Não tinhamos nada. O papá foi-se embora para onde até hoje ninguém sabe, numa altura em que ainda não podiamos perceber as coisas, e a minha mãe nunca nos explicou sobre o desaparecimento do nosso projenitor porque ela perdeu a fala. Fomos crescendo como filhotes de uma fêmea abandonada. Incapaz. Sem provento. Pior do que isso, uma fêmea decepada por dentro, que vai passar a vida inteira sem poder caminhar na vertical. Era arrepiante ver minha mãe erguendo o corpo como uma grande salamandra e ir a casa de banho para a satisfação das necessidades. E regressava sem se lavar adquadamente porque não tinhamos sabão. Não tinhamos nada. Absolutamente nada. Não sabendo, até hoje, como é que chegamos vivos até àquele limite.
Mas eu já não podia suportar mais uma situação que superava as nossas capacidades de sofrimento. Era um castigo que queimava mais que o fogo do vale de Guehena. Então, precisa urgentemente de fazer qualquer coisa. Tinha que me mover, não como a salamandra encarnada na minha mãe, mas como alguém capaz de abdicar do corpo e entregar-se aos sabujos. Era mais fácil assim, segundo o que eu pensava, do que procurar trabalho com a idade que tinha. Por isso decidi vender-me para alimentar meus irmãos e tentar mudar a vida da minha mãe.
Apesar de criança, eu possuía corpo de mulher. Era bonita, e já tinha consciência de que nenhum homem resistiria aos encantos da minha fisionomia. Era portador de um activo valioso, que podia ser colocado na mesa das negociações com alguma arrogância.

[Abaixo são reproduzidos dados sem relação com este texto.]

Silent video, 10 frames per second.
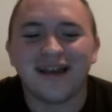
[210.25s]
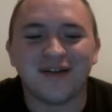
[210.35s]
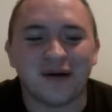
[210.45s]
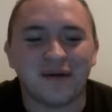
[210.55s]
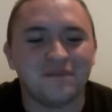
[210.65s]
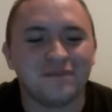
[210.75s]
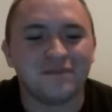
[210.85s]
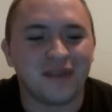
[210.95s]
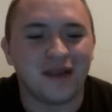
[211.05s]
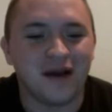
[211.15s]
anyway,
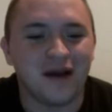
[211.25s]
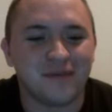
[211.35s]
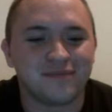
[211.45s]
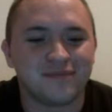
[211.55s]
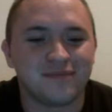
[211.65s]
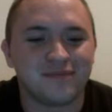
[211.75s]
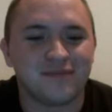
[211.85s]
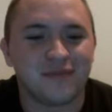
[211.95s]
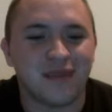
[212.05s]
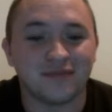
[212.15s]
um,
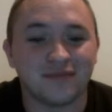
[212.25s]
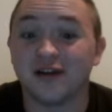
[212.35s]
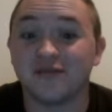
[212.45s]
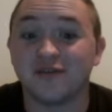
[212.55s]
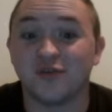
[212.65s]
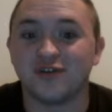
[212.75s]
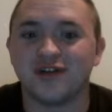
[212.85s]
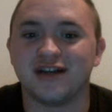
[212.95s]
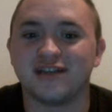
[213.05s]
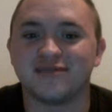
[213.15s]
I'm sure I've annoyed you
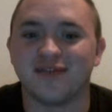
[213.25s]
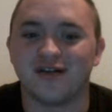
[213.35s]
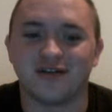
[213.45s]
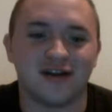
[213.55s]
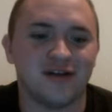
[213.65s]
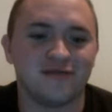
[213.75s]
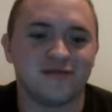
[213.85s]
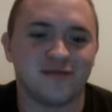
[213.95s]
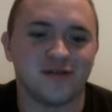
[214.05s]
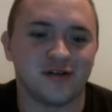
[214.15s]
guys long enough
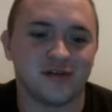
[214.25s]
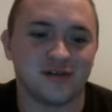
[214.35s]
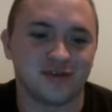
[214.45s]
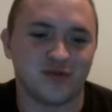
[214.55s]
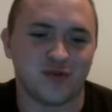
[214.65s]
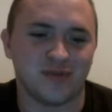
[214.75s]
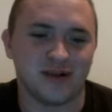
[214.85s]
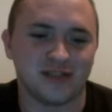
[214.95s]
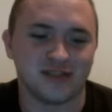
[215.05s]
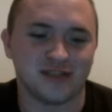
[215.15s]
for this 3
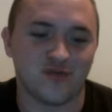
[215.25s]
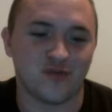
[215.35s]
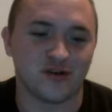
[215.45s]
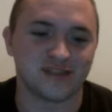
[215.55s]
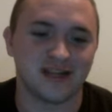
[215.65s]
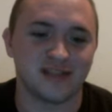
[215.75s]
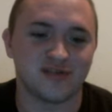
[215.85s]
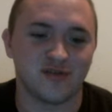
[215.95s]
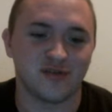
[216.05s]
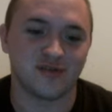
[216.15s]
minutes, 34 seconds,
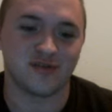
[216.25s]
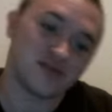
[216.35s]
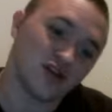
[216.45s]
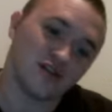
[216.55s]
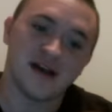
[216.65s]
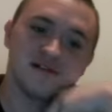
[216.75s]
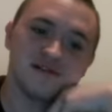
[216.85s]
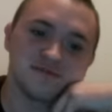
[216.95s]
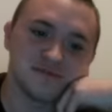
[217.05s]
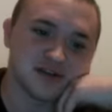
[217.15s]
30, 35,
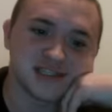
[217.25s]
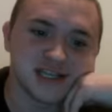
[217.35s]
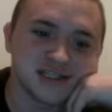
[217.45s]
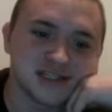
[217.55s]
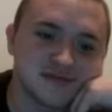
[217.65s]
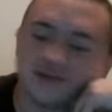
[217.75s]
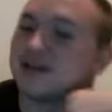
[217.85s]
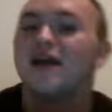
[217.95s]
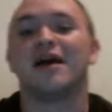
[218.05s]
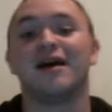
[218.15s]
36, 30,
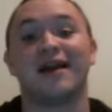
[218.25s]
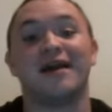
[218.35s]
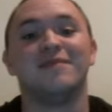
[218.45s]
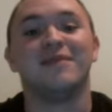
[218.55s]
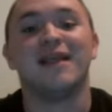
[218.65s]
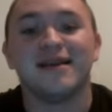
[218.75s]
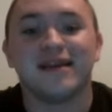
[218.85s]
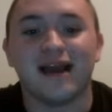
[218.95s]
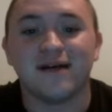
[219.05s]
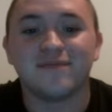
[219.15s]
okay,
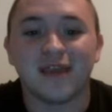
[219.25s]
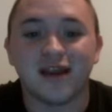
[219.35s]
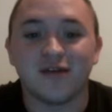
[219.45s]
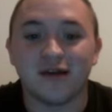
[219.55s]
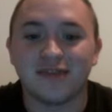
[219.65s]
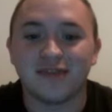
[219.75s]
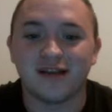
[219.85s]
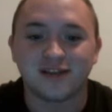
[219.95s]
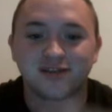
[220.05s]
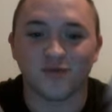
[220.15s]
yeah, anyway, thank you
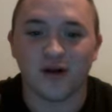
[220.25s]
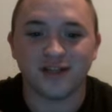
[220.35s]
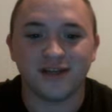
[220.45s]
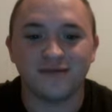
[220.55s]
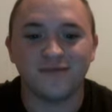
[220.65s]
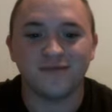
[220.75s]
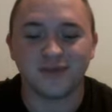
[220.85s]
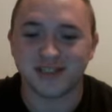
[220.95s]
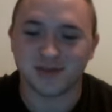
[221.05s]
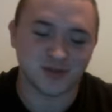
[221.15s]
guys for watching,
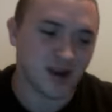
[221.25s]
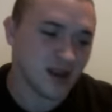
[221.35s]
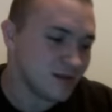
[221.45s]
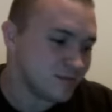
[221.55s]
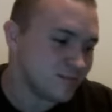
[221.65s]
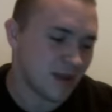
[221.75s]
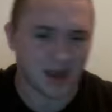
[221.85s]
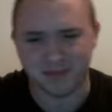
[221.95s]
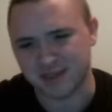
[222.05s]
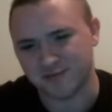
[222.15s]
please subscribe,
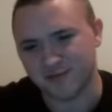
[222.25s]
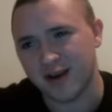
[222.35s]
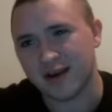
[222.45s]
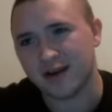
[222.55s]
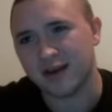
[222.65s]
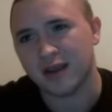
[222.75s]
add me as a friend,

Aliás, antes de entrar nesse carreiro do diabo, já conversava com as minhas vizinhas que tinham uma longa carreira de prostituição e elas falavam-me das manhas que era preciso ter se quisesse fazer aquele trabalho catalogado no patamar do abominável. Até porque fui relutante, porém cheguei ao ponto em que já não aguentava assistir a minha família sucumbindo.
Expus-me resolutamente na montra da noite, preparada para o pior, vestindo saia curta, comprada com dinheiro que pedi emprestado a uma daquelas que viriam a ser minhas companheiras do infortúnio.. Sabia que estava entrando para o inferno, porém nas circunstâncias em que vivia com a minha mãe e meus irmãos, eu precisa entrar no inferno, para dar o Céu aos meus irmãos. À minha família. Não era o prazer que me chamava, mas o dinheiro, esse metal do diabo, que sem ele não haverá pão em casa.

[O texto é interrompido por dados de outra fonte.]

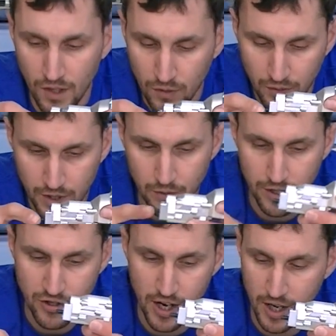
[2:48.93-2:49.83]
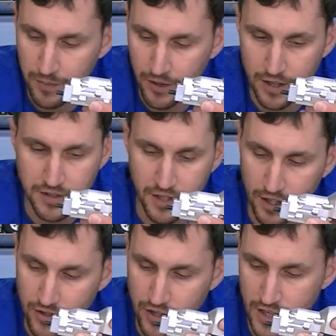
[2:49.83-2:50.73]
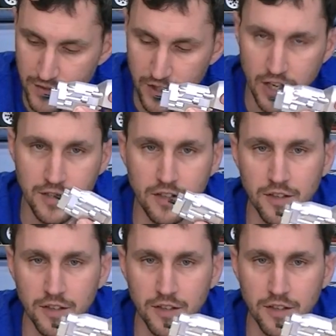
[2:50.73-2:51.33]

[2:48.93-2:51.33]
when we were trying to put a scale transfer case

Parou ao meu lado um carro de luxo, e o homem que ia ao volante convidou-me gentilmente a entrar. Já me tinham dito, as minhas amigas, que eu valia ouro, por isso não devia brincar em serviço, ou seja, tinha que cobrar de acordo com o meu estatuto. E foi isso que fiz. Sem saber, todavia, que a experiência seria amarga.
Eu era virgem, e o homem, ao aperceber-se disso, despejou sobre mim todo o seu sadismo. Estuprou-me com violência, e ainda revirou-me como carne no espeto sobre o fogo, sem se importar com o sangue que molhava os lençóis da pensão. Eu gemia de dor, e ele castigava-me mais a cada gemido.

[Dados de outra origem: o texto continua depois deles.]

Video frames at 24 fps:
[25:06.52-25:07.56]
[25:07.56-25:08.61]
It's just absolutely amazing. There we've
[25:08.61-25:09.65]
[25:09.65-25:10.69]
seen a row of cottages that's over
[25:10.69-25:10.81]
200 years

Voltei para casa de madrugada. Esfarrapada no corpo e na alma. Revoltada. Decidida a nunca mais voltar a entregar-me às noites. Mas era mentira. Nesse dia a luz materializou-se na nossa casa. Comemos pão com salada e peixe frito, como nunca o tinhamos feito. Os meus irmãos tomaram banho com sabão. E a minha mãe, sem me dizer nada, chorou por perceber tudo. E comeu a comida da ignomínia. Mas tinha que comer para sobreviver.
Tornei-me profissional depois de todas as dores. Depois de toda a vergonha. A minha ferramente era o corpo. Usado e abusado, mas era uma importante jazida de rubis esgotáveis. Comprei um apartamento. Levei minha mãe ao tratramento médico na África do Sul, de onde regressou curada. Os meus irmãos estão formados, com a universidade paga pelo meu corpo subjugado. Mesmo assim, continuo a ser uma cobra, apesar das vestes de púrpura que me cobrem.